# **Getting Started with this notebook**

* Create a new vector search enabled database in Astra.
* For the easy path, name the keyspace in that database "**vector_preview**"(otherwise be prepared to modify the CQL in this notebook)
* Create a token with permissions to create tables
* Download your **secure-connect-bundle** zip file.
* When you open this notebook in Google Colab or your own notebook server, drag-and-drop the secure connect bundle into the File Browser (on the left panel) of the notebook
* Update the Keys & Environment Variables cell in the notebook with information from the token you generated and the name of your secure connect bundle file.


# **Install libraries**

In [58]:
!pip install openai pandas cassandra-driver



# **Import Modules**

In [59]:
from cassandra.cluster import Cluster
from cassandra.auth import PlainTextAuthProvider
from cassandra.query import dict_factory
from cassandra.query import SimpleStatement
import openai
import pandas as pd
import time
import requests

In [60]:
import os
from getpass import getpass

try:
    from google.colab import files
    IS_COLAB = True
except ModuleNotFoundError:
    IS_COLAB = False

# **Keys & Environment Variables**

In [61]:
# Your database's Secure Connect Bundle zip file is needed:
if IS_COLAB:
    print('Please upload your Secure Connect Bundle zipfile: ')
    uploaded = files.upload()
    if uploaded:
        astraBundleFileTitle = list(uploaded.keys())[0]
        ASTRA_DB_SECURE_BUNDLE_PATH = os.path.join(os.getcwd(), astraBundleFileTitle)
    else:
        raise ValueError(
            'Cannot proceed without Secure Connect Bundle. Please re-run the cell.'
        )
else:
    # you are running a local-jupyter notebook:
    ASTRA_DB_SECURE_BUNDLE_PATH = input("Please provide the full path to your Secure Connect Bundle zipfile: ")
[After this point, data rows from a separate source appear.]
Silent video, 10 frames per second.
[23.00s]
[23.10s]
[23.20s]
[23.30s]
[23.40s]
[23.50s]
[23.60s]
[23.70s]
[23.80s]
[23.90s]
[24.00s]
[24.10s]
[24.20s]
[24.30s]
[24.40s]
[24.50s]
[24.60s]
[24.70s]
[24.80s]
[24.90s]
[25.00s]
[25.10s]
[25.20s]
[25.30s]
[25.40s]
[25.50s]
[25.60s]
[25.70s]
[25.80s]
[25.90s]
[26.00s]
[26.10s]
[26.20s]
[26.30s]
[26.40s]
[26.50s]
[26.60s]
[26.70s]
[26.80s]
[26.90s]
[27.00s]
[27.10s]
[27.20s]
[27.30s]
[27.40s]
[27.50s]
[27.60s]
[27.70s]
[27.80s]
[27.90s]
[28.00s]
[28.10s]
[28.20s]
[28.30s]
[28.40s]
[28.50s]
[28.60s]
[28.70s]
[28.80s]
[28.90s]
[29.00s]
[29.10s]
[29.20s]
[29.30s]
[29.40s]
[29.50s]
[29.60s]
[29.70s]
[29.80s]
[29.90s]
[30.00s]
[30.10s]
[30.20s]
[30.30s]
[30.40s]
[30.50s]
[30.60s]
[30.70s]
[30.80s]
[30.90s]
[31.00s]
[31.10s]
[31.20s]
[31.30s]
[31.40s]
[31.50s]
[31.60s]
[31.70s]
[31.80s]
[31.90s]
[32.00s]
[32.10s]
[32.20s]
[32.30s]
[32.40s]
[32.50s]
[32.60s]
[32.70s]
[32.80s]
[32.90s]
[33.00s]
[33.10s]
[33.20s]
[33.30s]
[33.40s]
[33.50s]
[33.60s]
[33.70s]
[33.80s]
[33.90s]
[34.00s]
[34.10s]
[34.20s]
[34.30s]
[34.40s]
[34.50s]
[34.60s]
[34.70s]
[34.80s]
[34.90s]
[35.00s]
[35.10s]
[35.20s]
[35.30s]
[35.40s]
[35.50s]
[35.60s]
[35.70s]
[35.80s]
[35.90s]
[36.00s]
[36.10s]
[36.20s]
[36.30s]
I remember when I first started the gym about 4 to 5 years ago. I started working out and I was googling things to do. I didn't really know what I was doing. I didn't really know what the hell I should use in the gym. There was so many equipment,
Please upload your Secure Connect Bundle zipfile: 


Saving secure-connect-voldemort-vector.zip to secure-connect-voldemort-vector (1).zip


In [62]:
ASTRA_DB_APPLICATION_TOKEN = getpass("Please provide your Database Token ('AstraCS:...' string): ")

Please provide your Database Token ('AstraCS:...' string): ··········


In [69]:
ASTRA_DB_KEYSPACE = input("Please provide the Keyspace name for your Database: ")
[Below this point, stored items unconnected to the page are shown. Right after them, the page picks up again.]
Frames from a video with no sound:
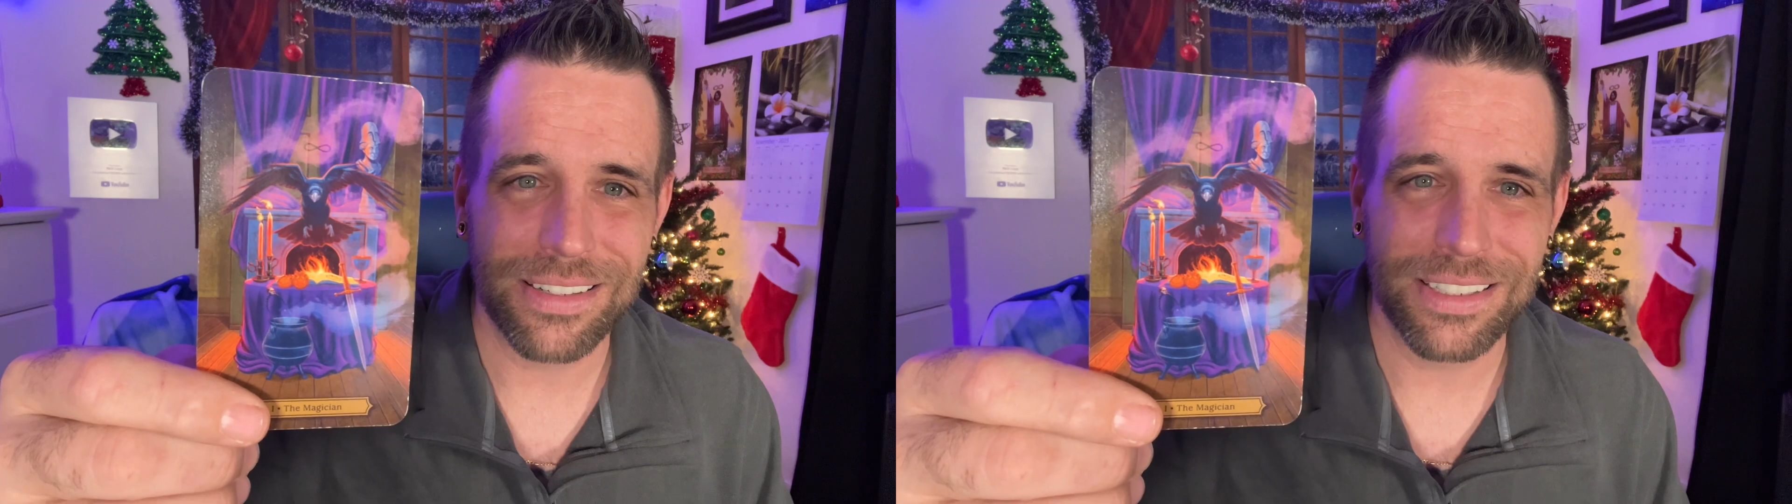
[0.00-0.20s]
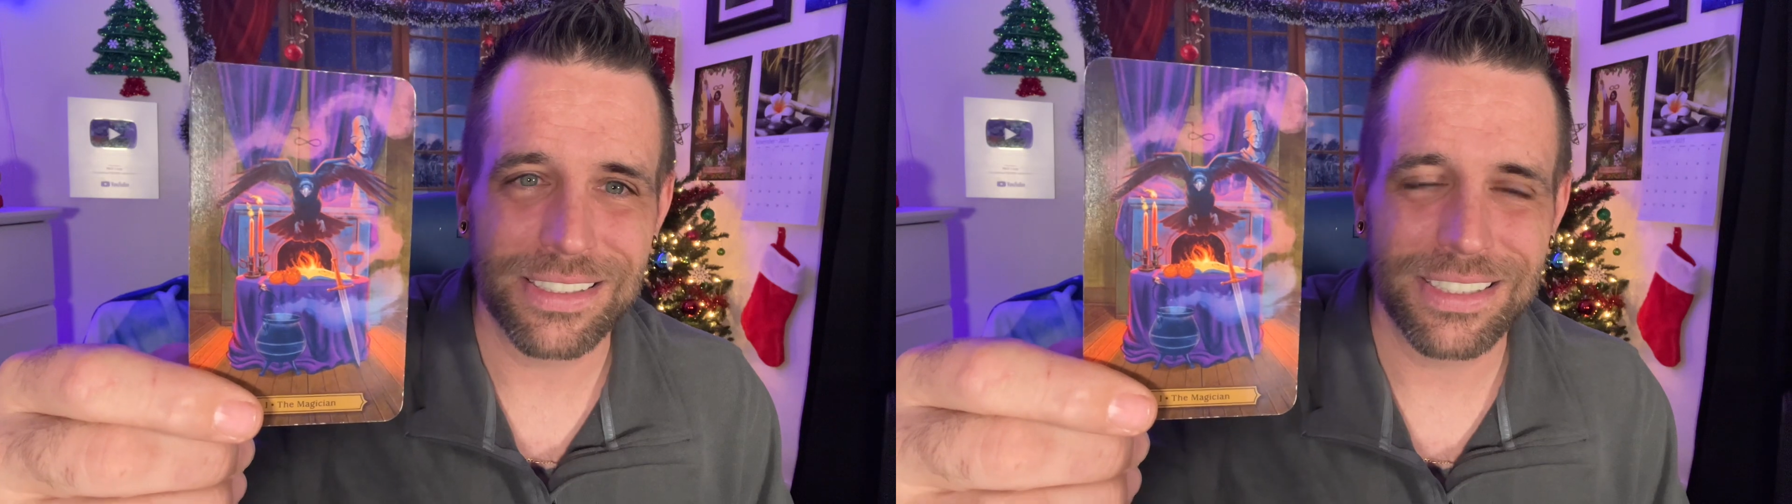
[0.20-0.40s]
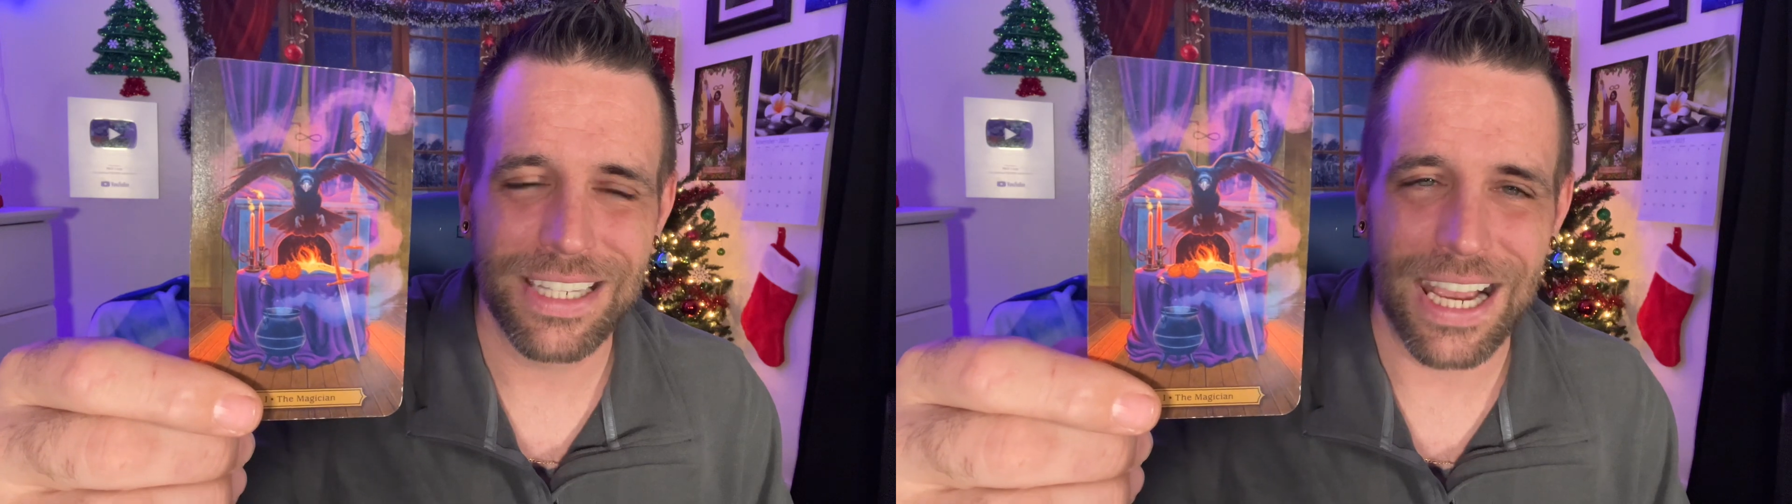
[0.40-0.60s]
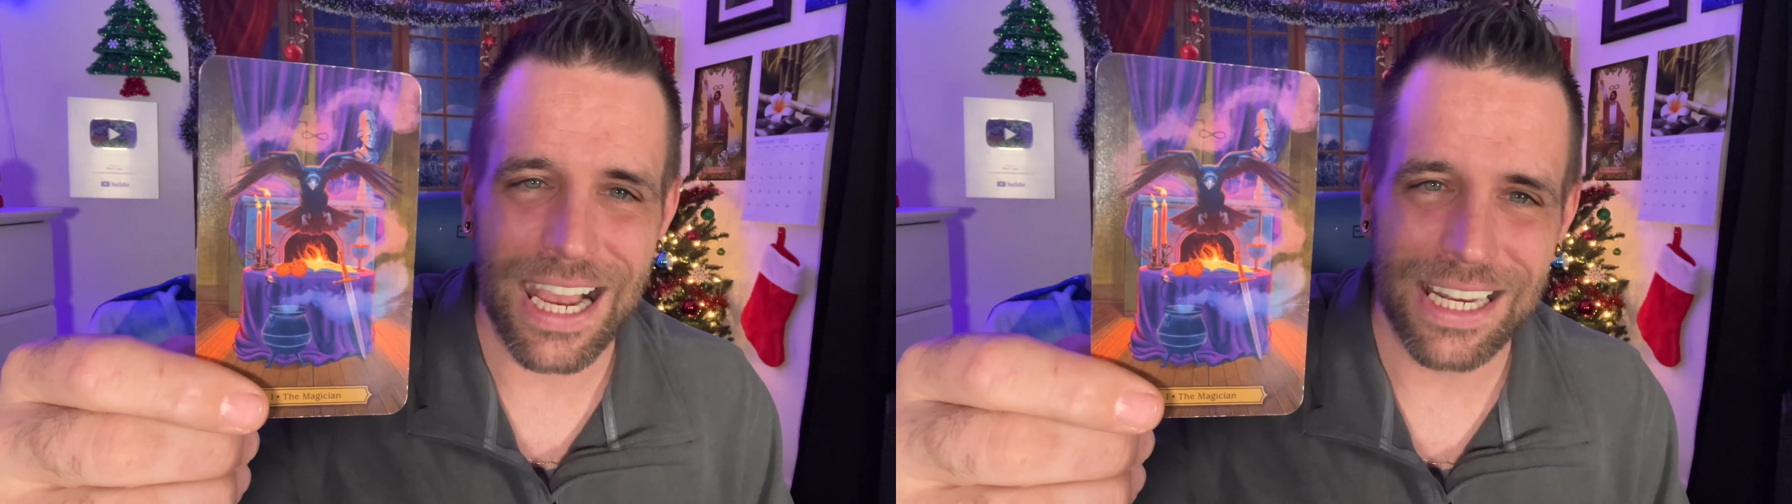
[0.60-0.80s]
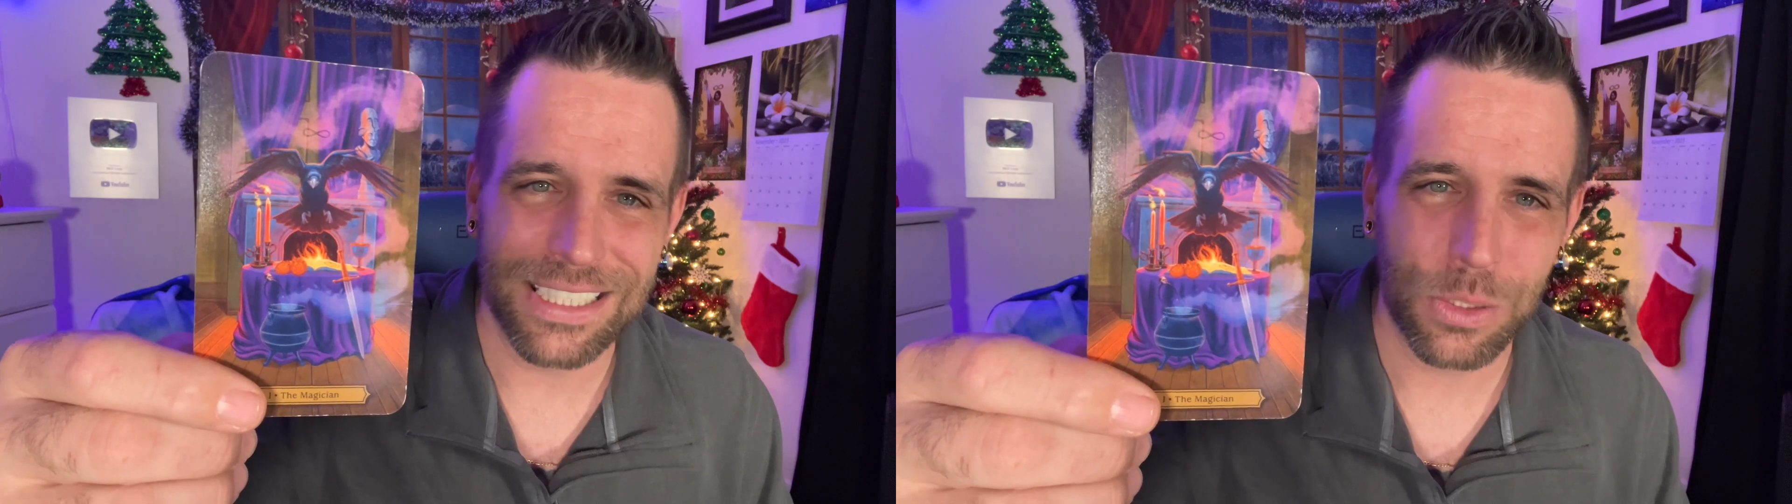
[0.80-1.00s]
It's
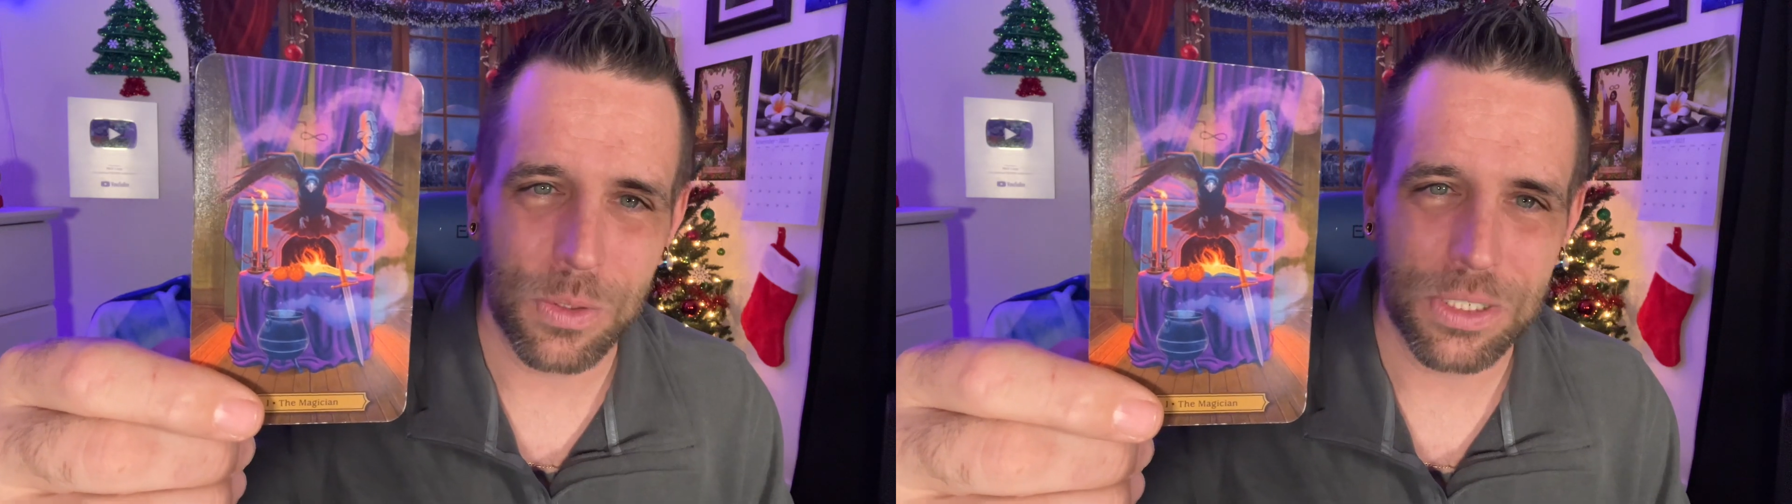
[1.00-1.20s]
kind of sort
Please provide the Keyspace name for your Database: bike_rec


In [70]:
#Establish Connectivity
cluster = Cluster(
    cloud={
        "secure_connect_bundle": ASTRA_DB_SECURE_BUNDLE_PATH,
    },
    auth_provider=PlainTextAuthProvider(
        "token",
        ASTRA_DB_APPLICATION_TOKEN,
    ),
)

session = cluster.connect()
keyspace = ASTRA_DB_KEYSPACE

ERROR:cassandra.connection:Closing connection <AsyncoreConnection(138802813272464) b2d68f45-7d3e-4936-a50c-b0742b34b3f5-us-east-2.db.astra.datastax.com:29042:f03b8bff-1861-4185-8d91-4e5dc70ee886> due to protocol error: Error from server: code=000a [Protocol error] message="Beta version of the protocol used (5/v5-beta), but USE_BETA flag is unset"


**LLM Setup**

In [65]:
OPENAI_API_KEY = getpass("Please enter your OpenAI API Key: ")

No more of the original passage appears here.